Эстерка пришла в себя быстрее его, и ее пальцы начали лихорадочно застегивать жакет на груди и ротонду. Глазами, налившимися кровью и наполненными слезами, низкорослый властитель смотрел сейчас на ту, которая должна была заменить ему здесь Жозефину. Он увидел, что она снова стоит застегнутая, чужая, такая же высокая, как Жозефина, и такая же потерянная для него, и смутился… Точно так же он когда-то смутился и растерялся в Мальмезоне, в полутемной спальне, когда он издевательски плясал танец капуцинов, а сиамский кот Жозефины заскочил внутрь и разорался на свой странный, неевропейский кошачий манер: «гра-гра-гра» вместо обычного «мяу-мяу-мяу»…
Отблеск его горячей тоски по Жозефине, которую он только что увидел в этой красивой еврейке, померк, подернулся туманом. Наполеон искоса посмотрел под походную кровать, стоявшую в комнатке, как будто все еще не был уверен, действительно убежал его проклятый маленький враг или он все еще здесь.
— Но, но, мосье эфенди![406]
Наполеон был раздражен своей неудачной мужской атакой и смущен из-за своего болезненного страха перед кошкой. Поэтому он устремился к входной двери корчмы с рычанием задремавшего было тигра, чей сон неожиданно прервали. Мол, кто это здесь такой наглый, что осмеливается стучать и шуметь в то время, как он занят? Ведь он же велел не мешать ему!
Но до самой двери Наполеон не добежал. Выстрел из большого полевого пистоля прогремел за бревенчатой стеной корчмы. Кусочки штукатурки посыпались с потолка. И сразу же после выстрела там началась настоящая буря из солдатских криков, переходивших в короткое сопящее дыхание. Как будто там, за низкой дверью, душили и связывали кого-то сильного и разъяренного.

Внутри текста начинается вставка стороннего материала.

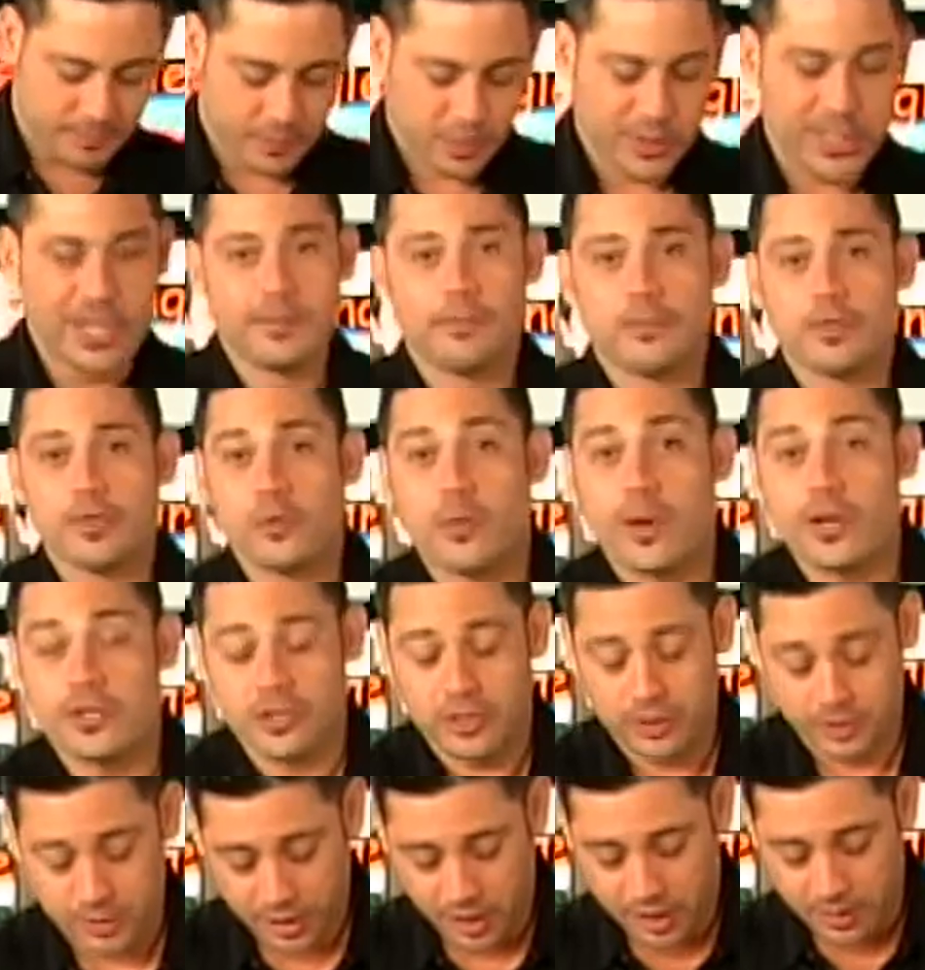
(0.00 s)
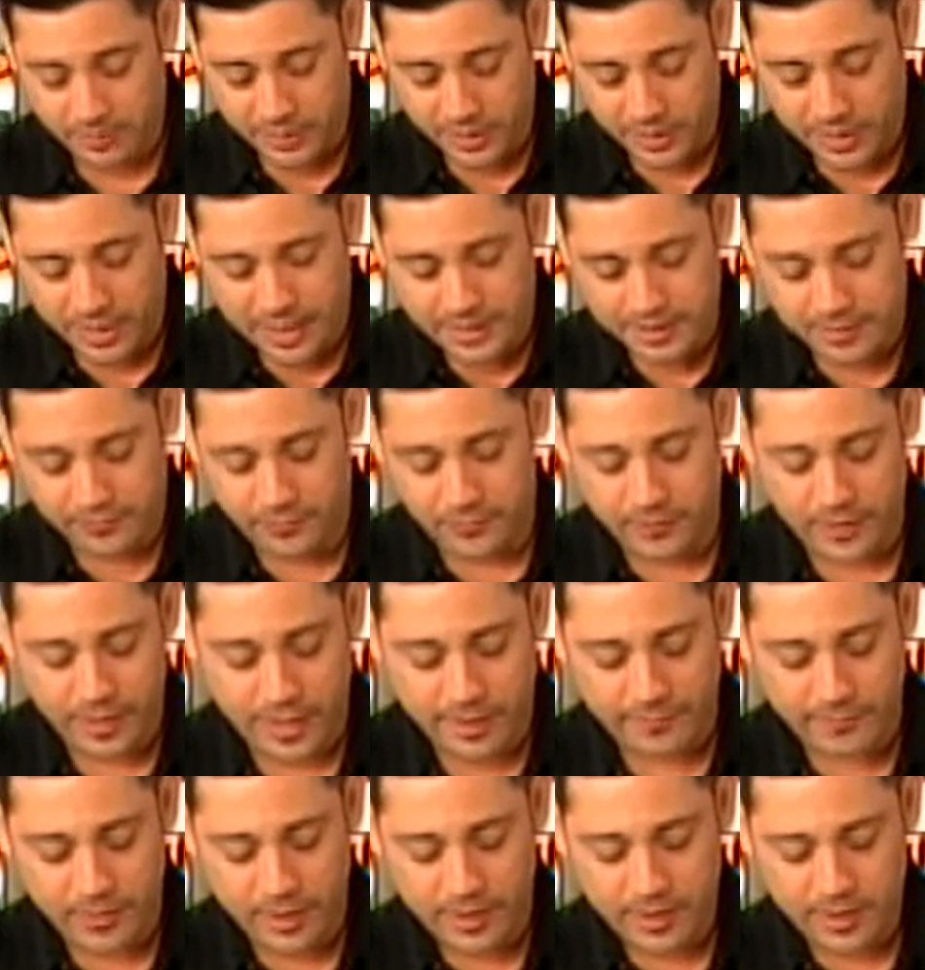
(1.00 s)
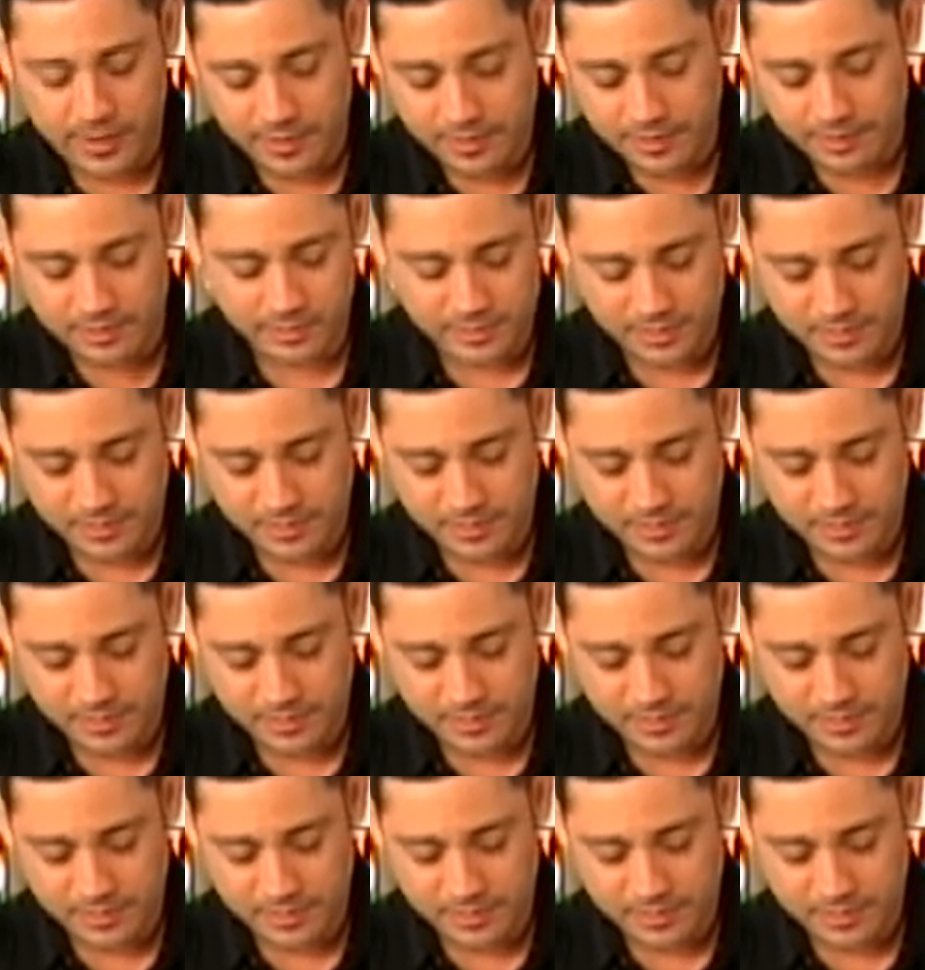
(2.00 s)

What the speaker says: Keep the questions coming, guys, if you have any.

Повеяло близкой угрозой покушения, которые Наполеон уже не раз переживал и которыми его еще больше пугал при помощи своих отчетов министр полиции Фуше. Согласно этим отчетам, Наполеона повсюду преследовали опаснейшие английские агенты, которые хотели его убить. Поэтому за два шага до двери он остановился и, отодвигаясь в сторону, хрипло прокричал:
— Рустам! Кэс-кэ-сэ-кэ-са?[407]
В ответ на этот призывный крик своего господина верный мамелюк рванул входную дверь корчмы и с обнаженной кривой саблей в руках встал на страже внутри, на пороге. После него ввалилась… действительно ввалилась, а не была впущена странная группа людей. Двое длинноусых гренадеров с распаленными лицами крепко держали светловолосого человека в разорванном мундире и с руками, заломленными назад и связанными. За ними — давешний гвардейский офицер и толмач Шульце. Оба взволнованные, даже взбешенные.
Эстерка подняла свои смущенные глаза, и сдавленный крик вырвался у нее буквально из глубины сердца. С полуоткрытым ртом она остановилась, застыв на одном месте. Все, что здесь произошло с того момента, как она осталась с глазу на глаз с Наполеоном, смыло, словно губкой, точно так же, как маленькую боль стирает большая, а слабое впечатление — впечатление более сильное. Дух Менди, столь упрямо преследовавший ее когда-то на Петербургском тракте, в Шклове и здесь, у входа в корчму, стал реальным, облекся в плоть и кровь. Главное — в кровь, потому что из раны на лбу у «того самого», как его когда-то прозвал старый кучер Иван, теперь струился темно-красный ручеек. Тяжелые капли падали на его шитый золотом воротник. Полураскрытые губы опухли, и дырка, оставшаяся от выбитого зуба, чернела между ними. Армейский головной убор свалился с его головы, рыжевато-русые волосы и бакенбарды растрепались, а искусно зачесанные седые пряди, скрывавшиеся среди них, обнажились. Они перелистывались ветерком, как найденный документ о семнадцати годах, прошедших с тех пор, как Эстерка в первый раз встретила его на одной из станций Петербургского тракта. Его темный мундир сапера был разорван.
Все это было реальностью, жуткой реальностью. Нереальными оставались только черные и узкие глаза — глаза Менди. С глубокой печалью и мольбой они смотрели сейчас на нее, на нее одну, не видя больше никого вокруг. И именно это так не подходило к страшной ситуации, в которой находился «тот самый»; к ручейку крови, который растекался по его щеке и был похож на цветок, посаженный в рану. Его грудь под мундиром с оборванными пуговицами судорожно вздымалась.